- WHAT NEEDS TO BE DONE: Set down the full listing exactly as given. Any pictures are to be left out.

- MATERIAL PROVIDED:
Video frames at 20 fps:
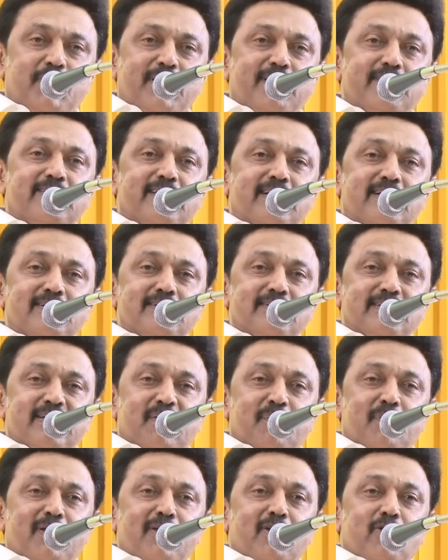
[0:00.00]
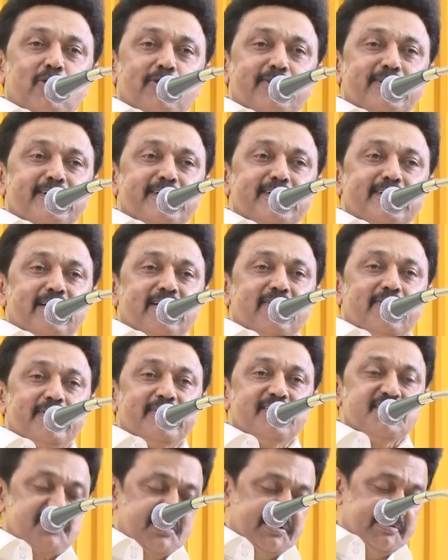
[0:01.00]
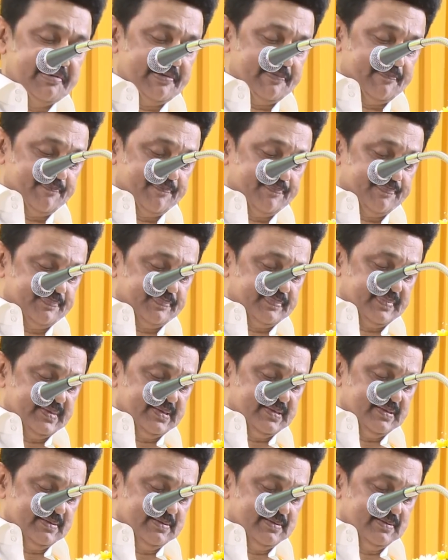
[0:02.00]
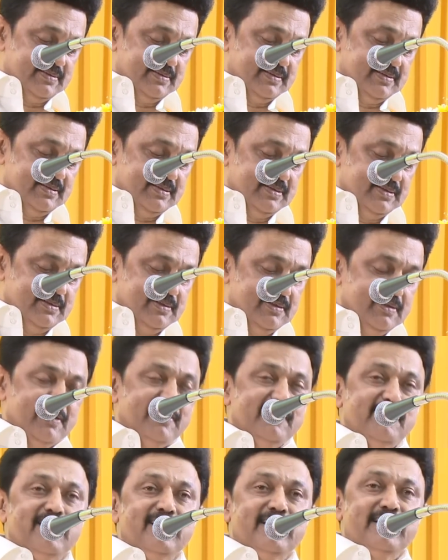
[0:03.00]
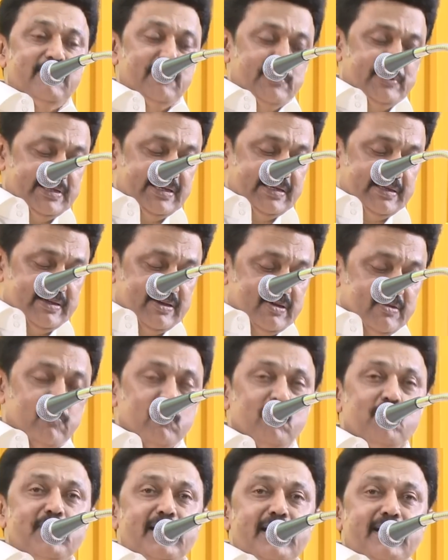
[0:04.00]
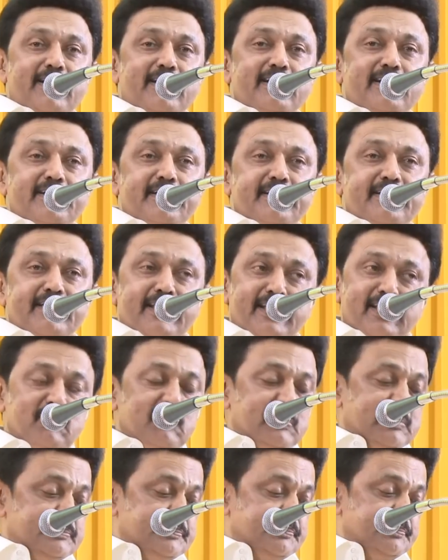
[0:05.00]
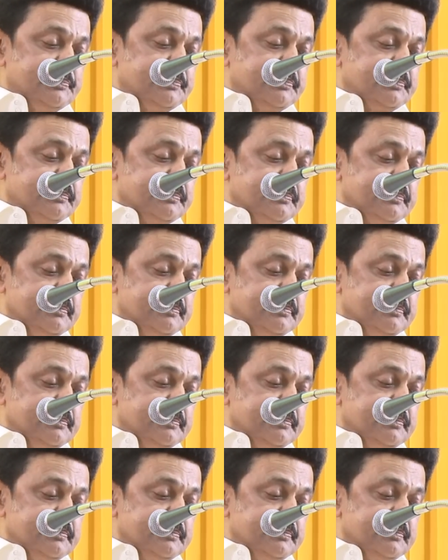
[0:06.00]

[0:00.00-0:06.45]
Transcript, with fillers: ஆக அப்படித்தான் இந்த பள்ளிக்கூடத்துக்கு நான் வந்து சென்றேன் அதுதான் என்னுடைய உண்மையான இயல்பு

- EXERCISE RESULT:
Video frames at 20 fps:
[0:00.00]
[0:01.00]
[0:02.00]
[0:03.00]
[0:04.00]
[0:05.00]
[0:06.00]

[0:00.00-0:06.45]
Transcript, with fillers: ஆக அப்படித்தான் இந்த பள்ளிக்கூடத்துக்கு நான் வந்து சென்றேன் அதுதான் என்னுடைய உண்மையான இயல்பு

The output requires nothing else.